Conditions and Constraints for Astrocyte Calcium Signaling in the Hippocampal Mossy Fiber Pathway

Highlights

• Astrocyte branches/territories were studied using optical and pharmacogenetic tools

• Spontaneous astrocyte Ca²⁺ signals were not due to action potentials or glutamate

• Evoked astrocyte Ca²⁺ signals were slow, territorial and triggered by spike trains

• Astrocyte Ca²⁺ signaling was tightly gated by neurotransmitter clearance

Summary

The spatiotemporal activities of astrocyte Ca²⁺ signaling in mature neuronal circuits remain unclear. We used genetically encoded Ca²⁺ and glutamate indicators as well as pharmacogenetic and electrical control of neurotransmitter release to explore astrocyte activity in the hippocampal mossy fiber pathway. Our data revealed numerous localized, spontaneous Ca²⁺ signals in astrocyte branches and territories, but these were not driven by neuronal activity or glutamate.
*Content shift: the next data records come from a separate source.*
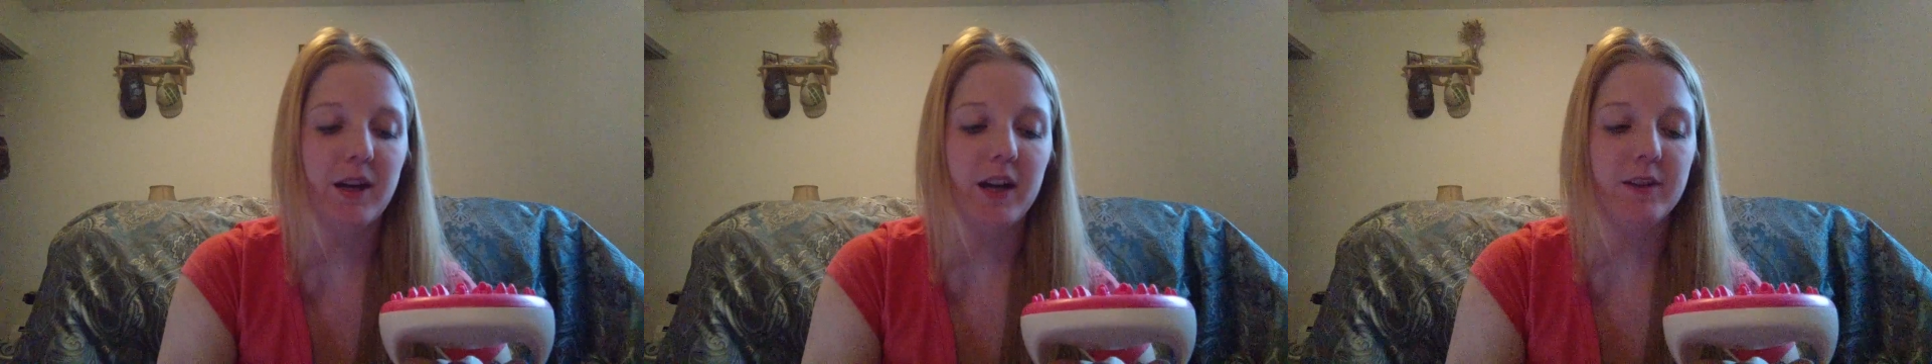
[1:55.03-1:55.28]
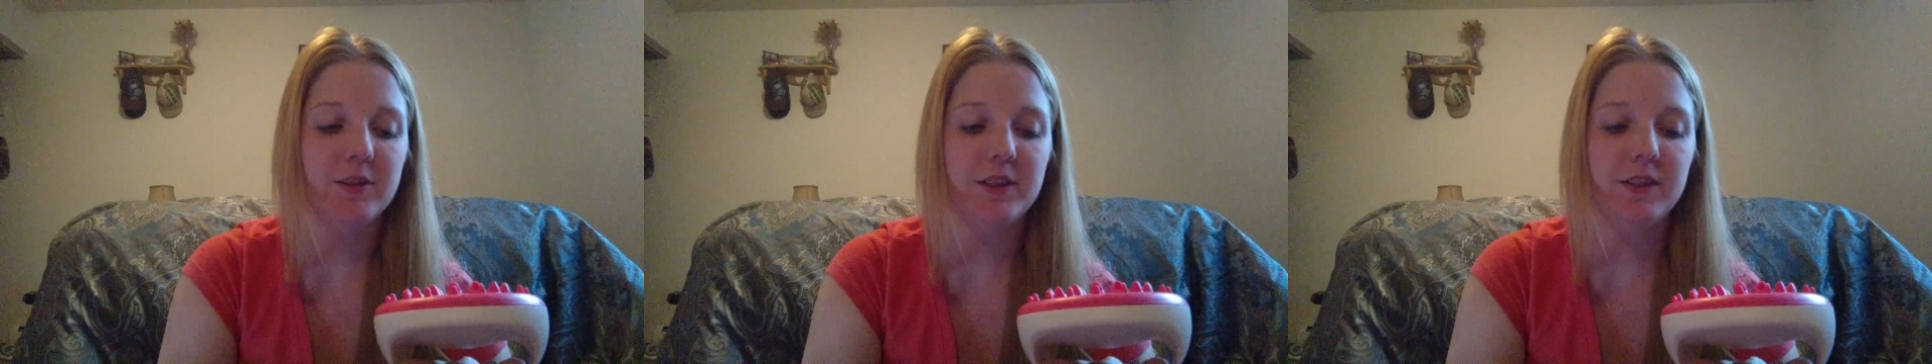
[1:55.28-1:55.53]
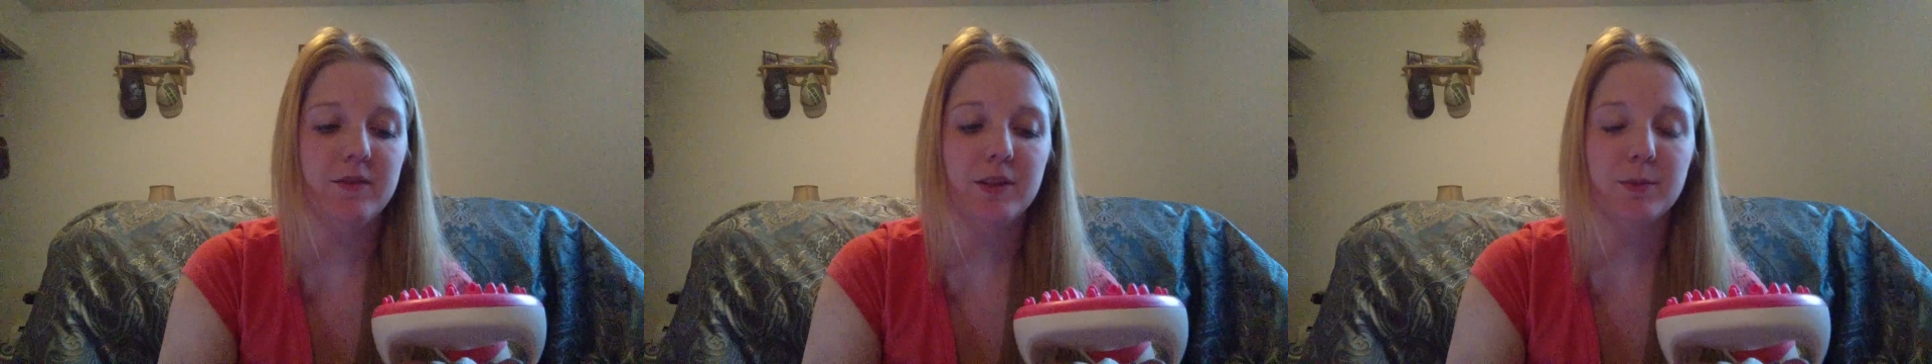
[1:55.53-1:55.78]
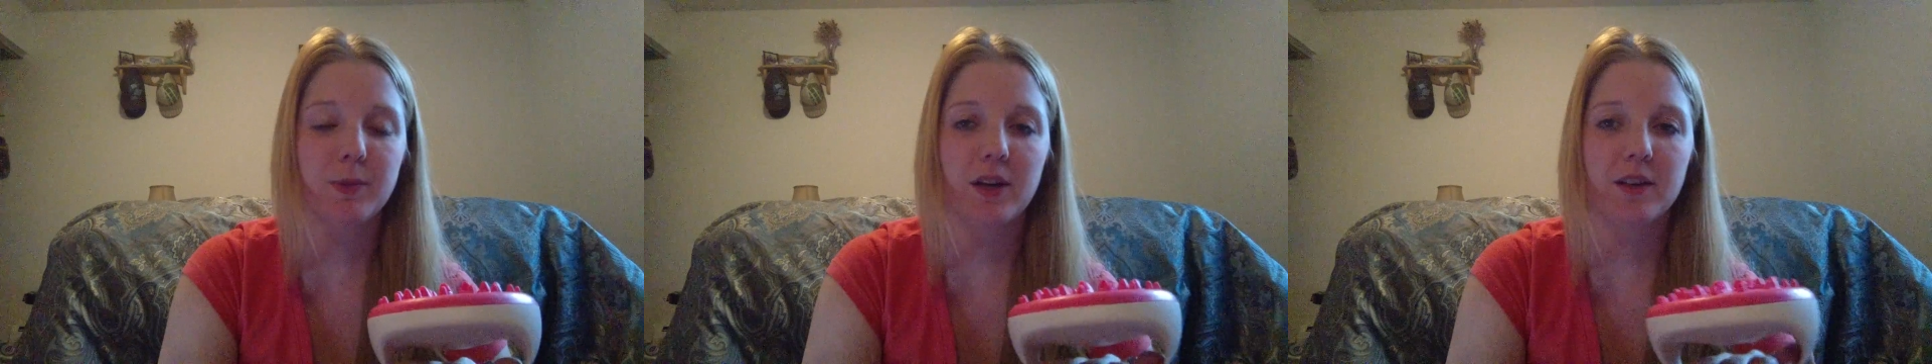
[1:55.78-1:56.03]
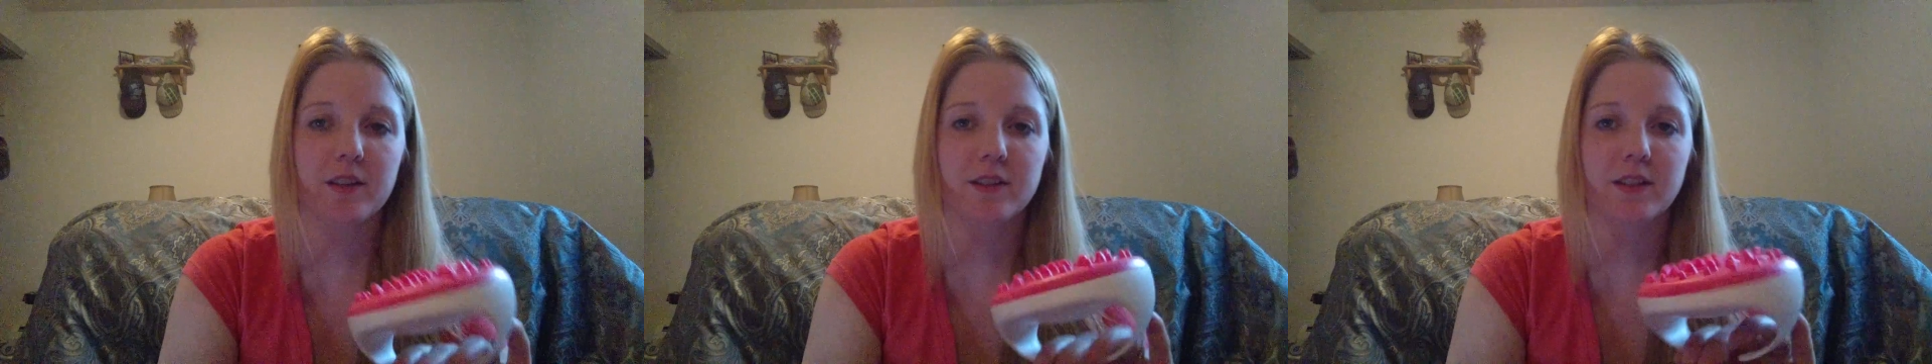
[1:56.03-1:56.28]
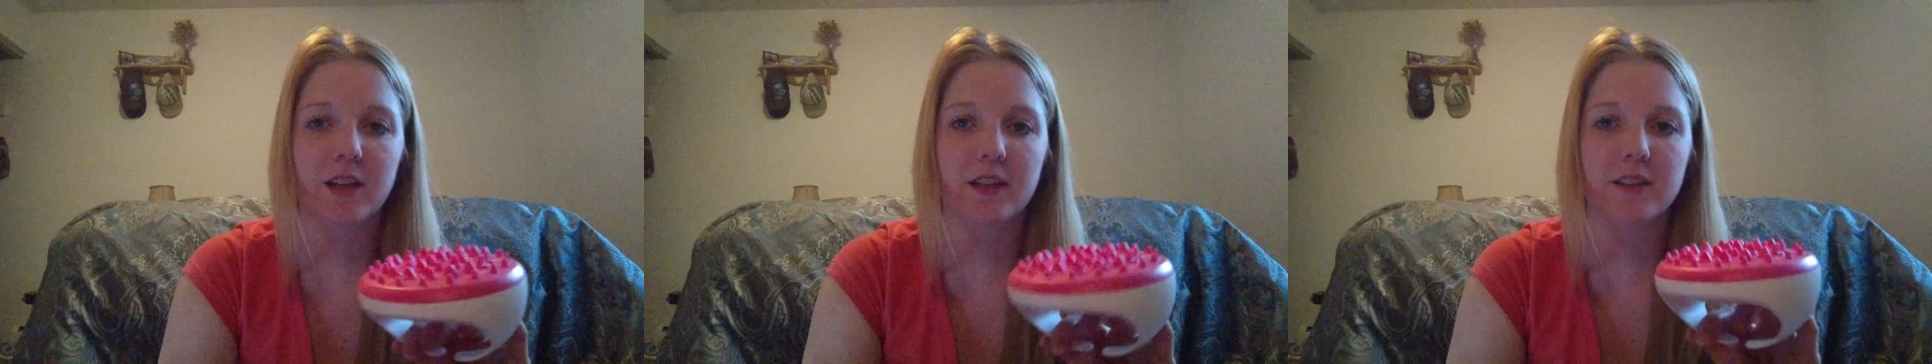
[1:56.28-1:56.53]
I received this
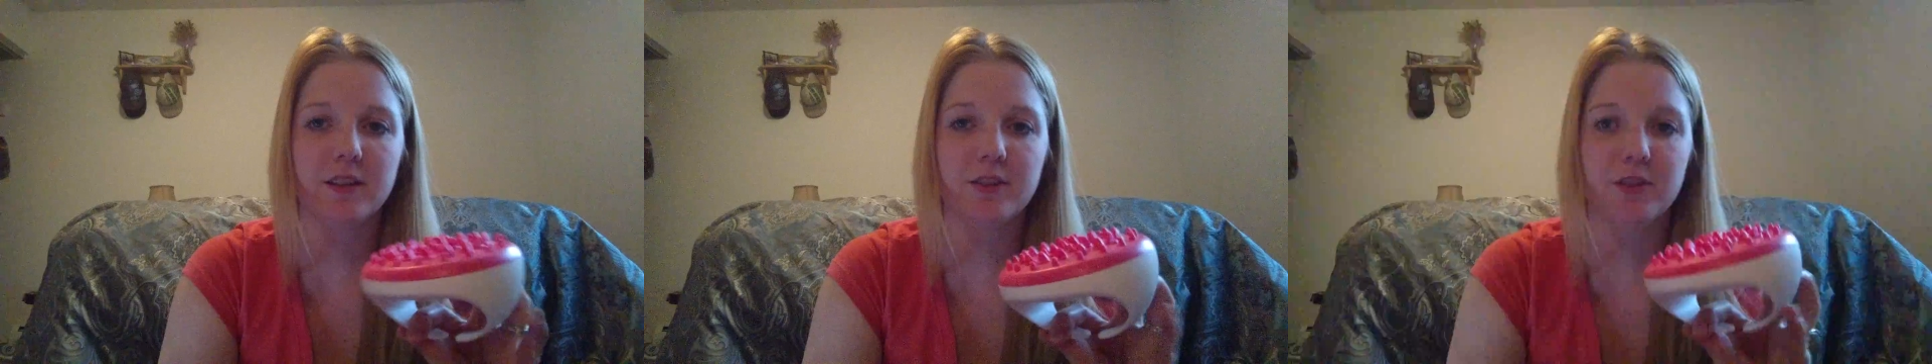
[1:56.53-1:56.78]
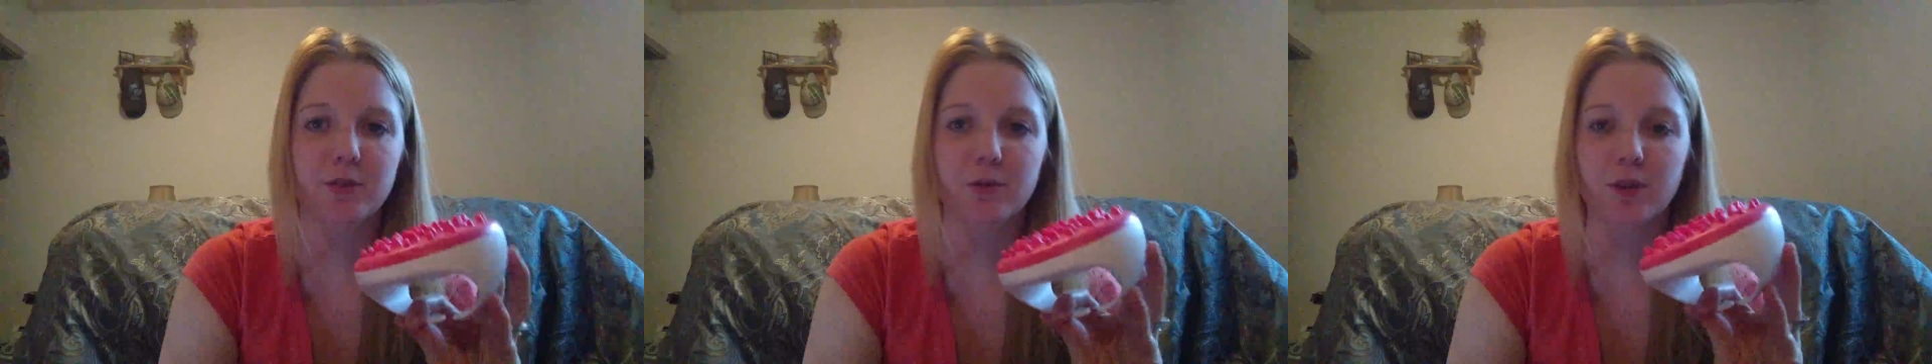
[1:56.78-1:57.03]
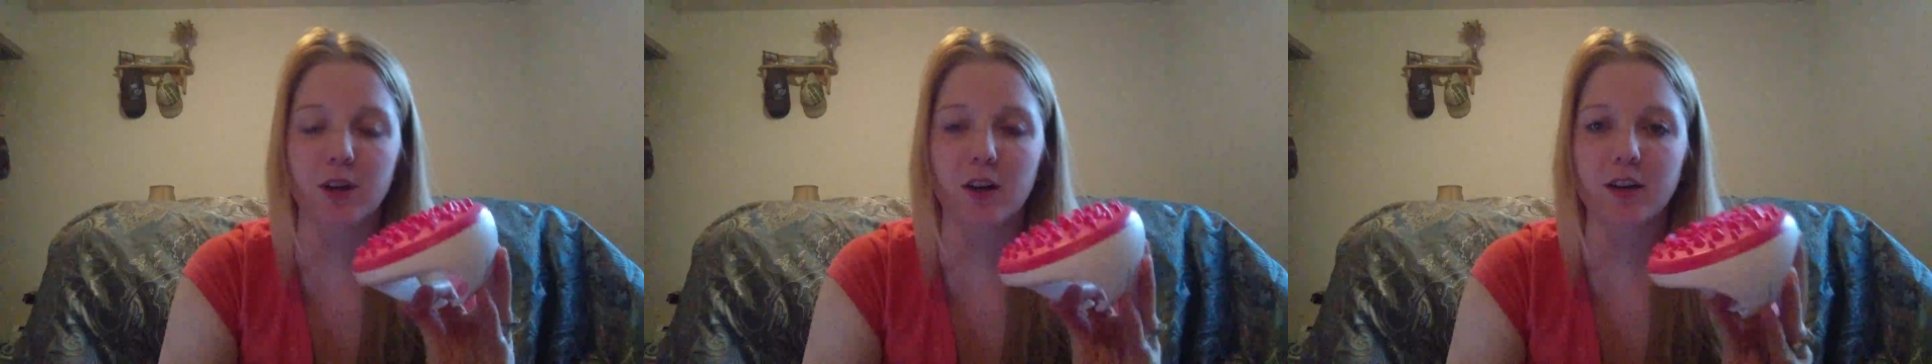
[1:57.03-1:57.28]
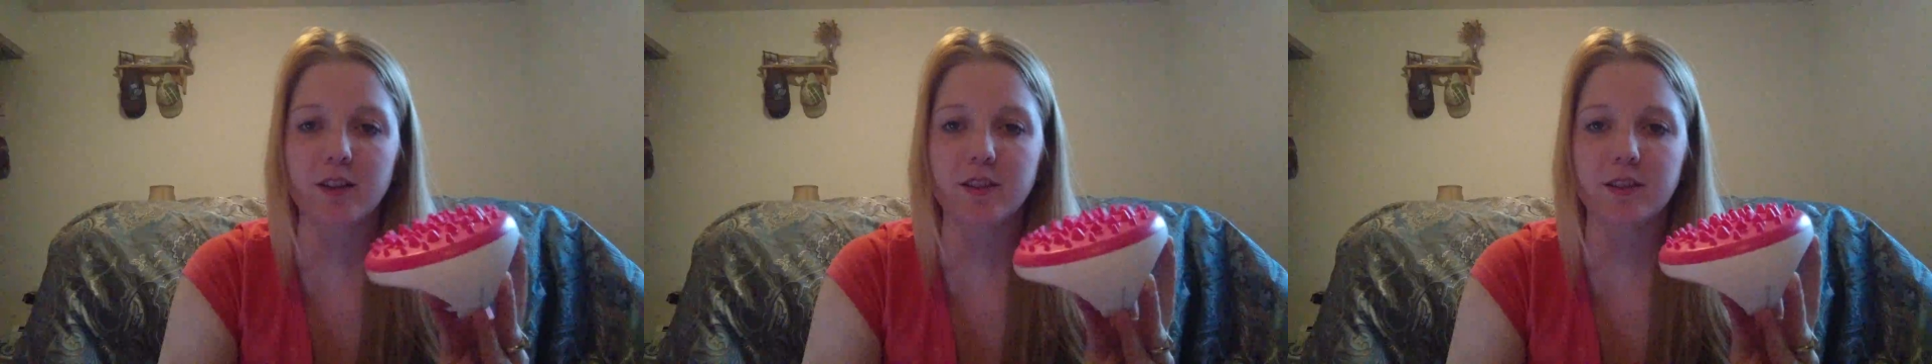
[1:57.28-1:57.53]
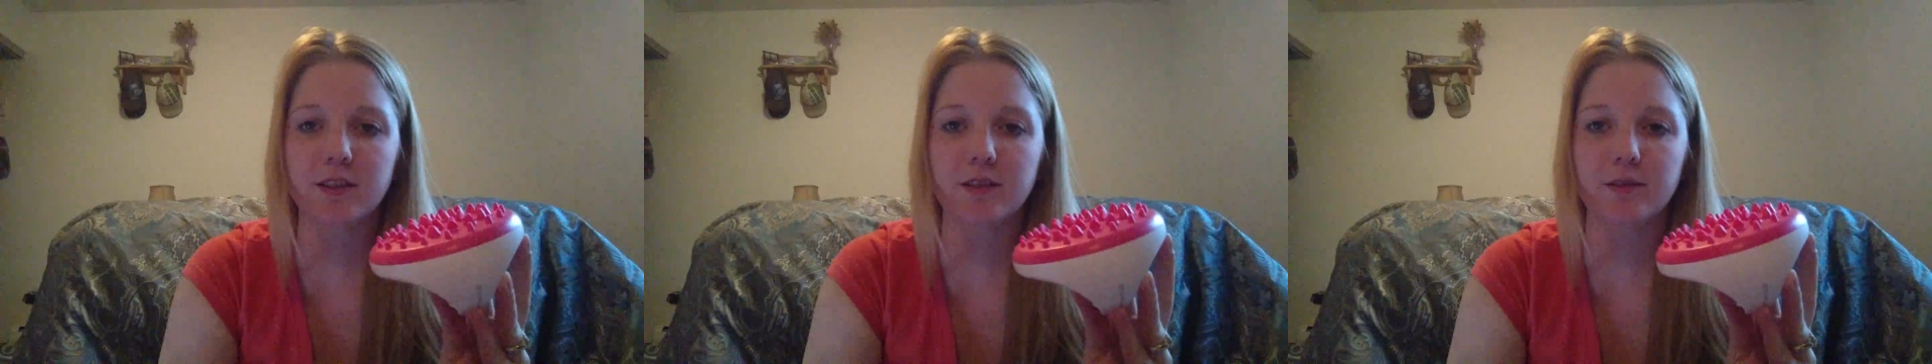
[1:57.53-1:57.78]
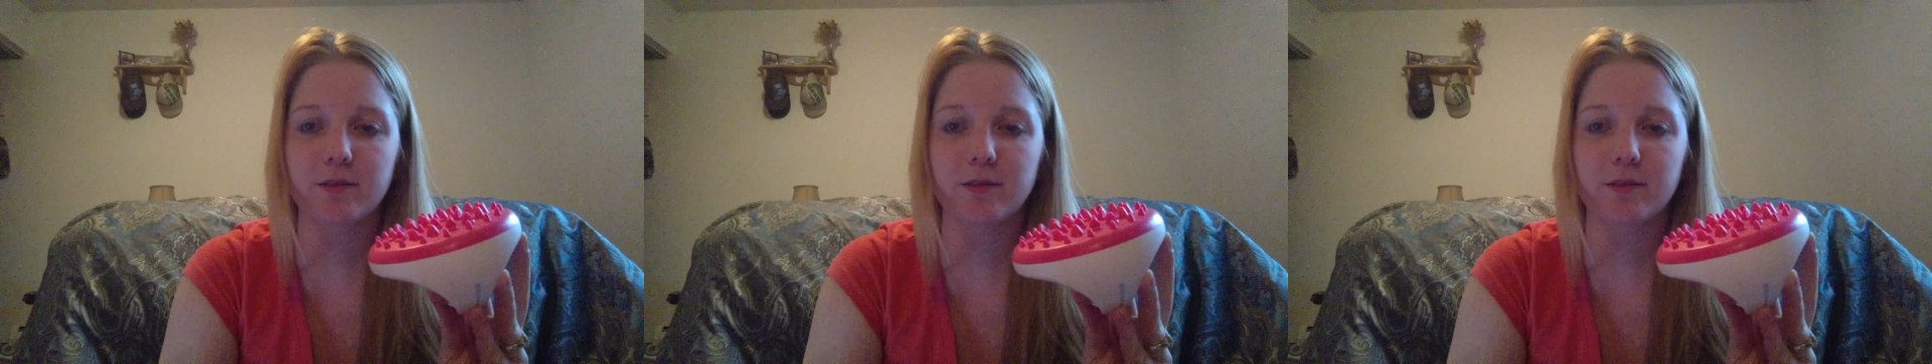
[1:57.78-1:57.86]
product at little to no cost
Moreover, evoked astrocyte Ca²⁺ signaling changed linearly with the number of mossy fiber action potentials. Under these settings, astrocyte responses were global, suppressed by neurotransmitter clearance, and mediated by glutamate and GABA. Thus, astrocyte engagement in the fully developed mossy fiber pathway was slow and territorial, contrary to that frequently proposed for astrocytes within microcircuits. We show that astrocyte Ca²⁺ signaling functionally segregates large volumes of neuropil and that these transients are not suited for responding to, or regulating, single synapses in the mossy fiber pathway.